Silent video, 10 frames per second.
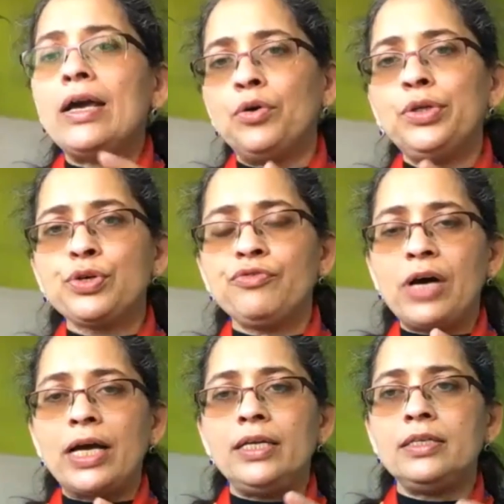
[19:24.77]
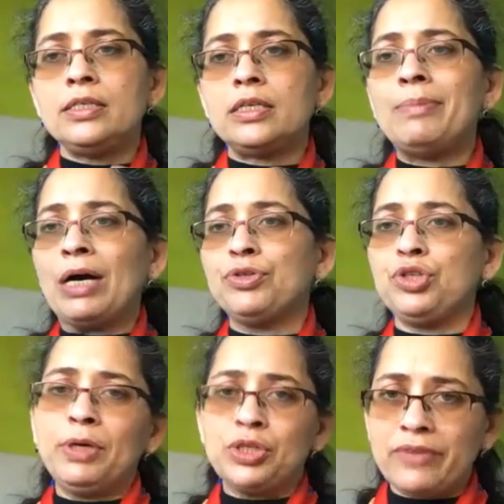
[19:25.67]
also find about you,
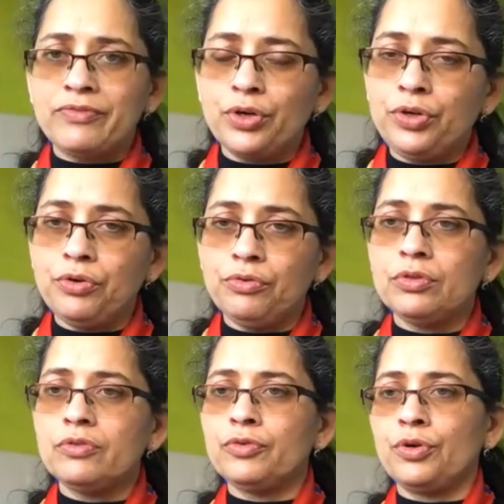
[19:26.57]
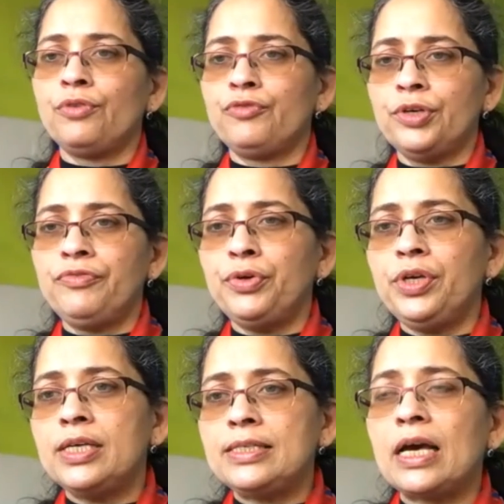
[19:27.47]
because I've known you for a few
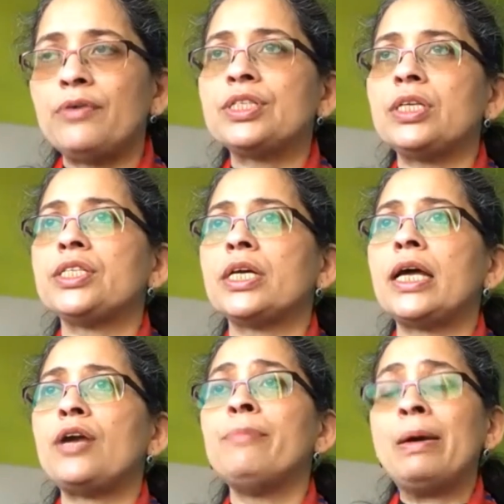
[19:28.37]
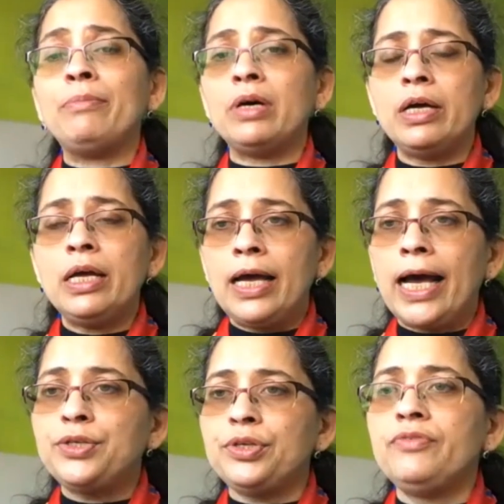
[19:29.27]
years now, Ashlesha, and I remember
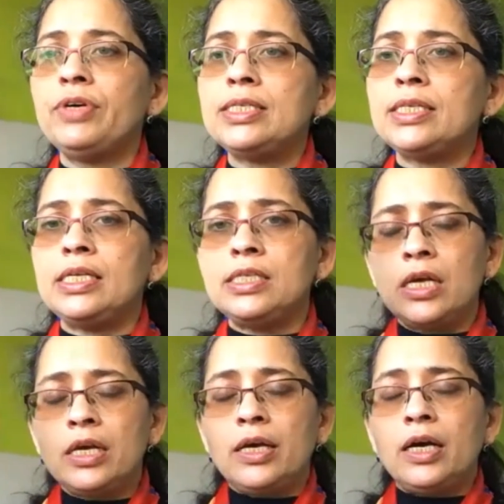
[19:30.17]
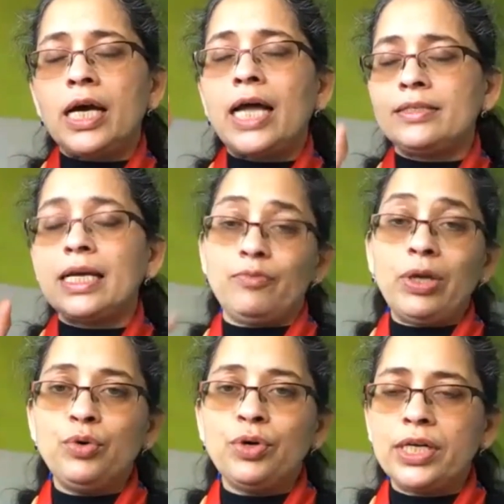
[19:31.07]
at universities, when
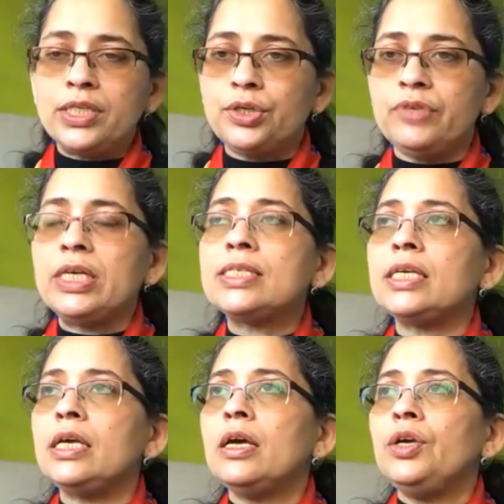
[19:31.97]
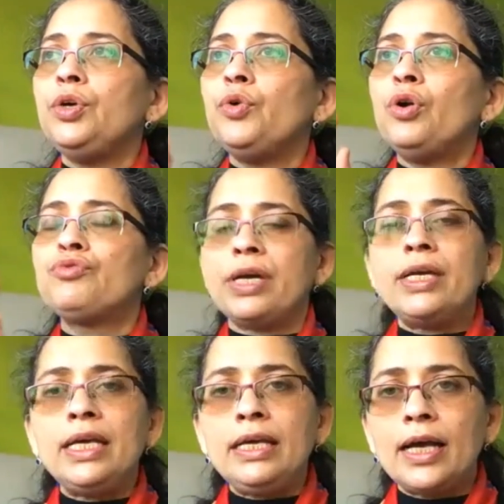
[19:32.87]
you were at university, you
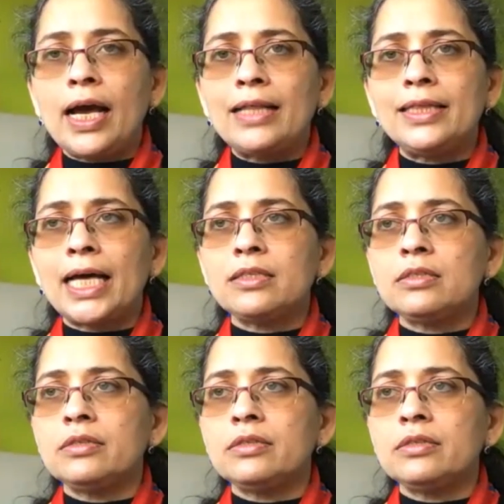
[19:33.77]
already had that,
□ □ □ □ □ □ □
Exercise objective → You are asked to output the records precisely as they appear, minus any pictures.

Response to the exercise →
Silent video, 10 frames per second.
[19:24.77]
[19:25.67]
also find about you,
[19:26.57]
[19:27.47]
because I've known you for a few
[19:28.37]
[19:29.27]
years now, Ashlesha, and I remember
[19:30.17]
[19:31.07]
at universities, when
[19:31.97]
[19:32.87]
you were at university, you
[19:33.77]
already had that,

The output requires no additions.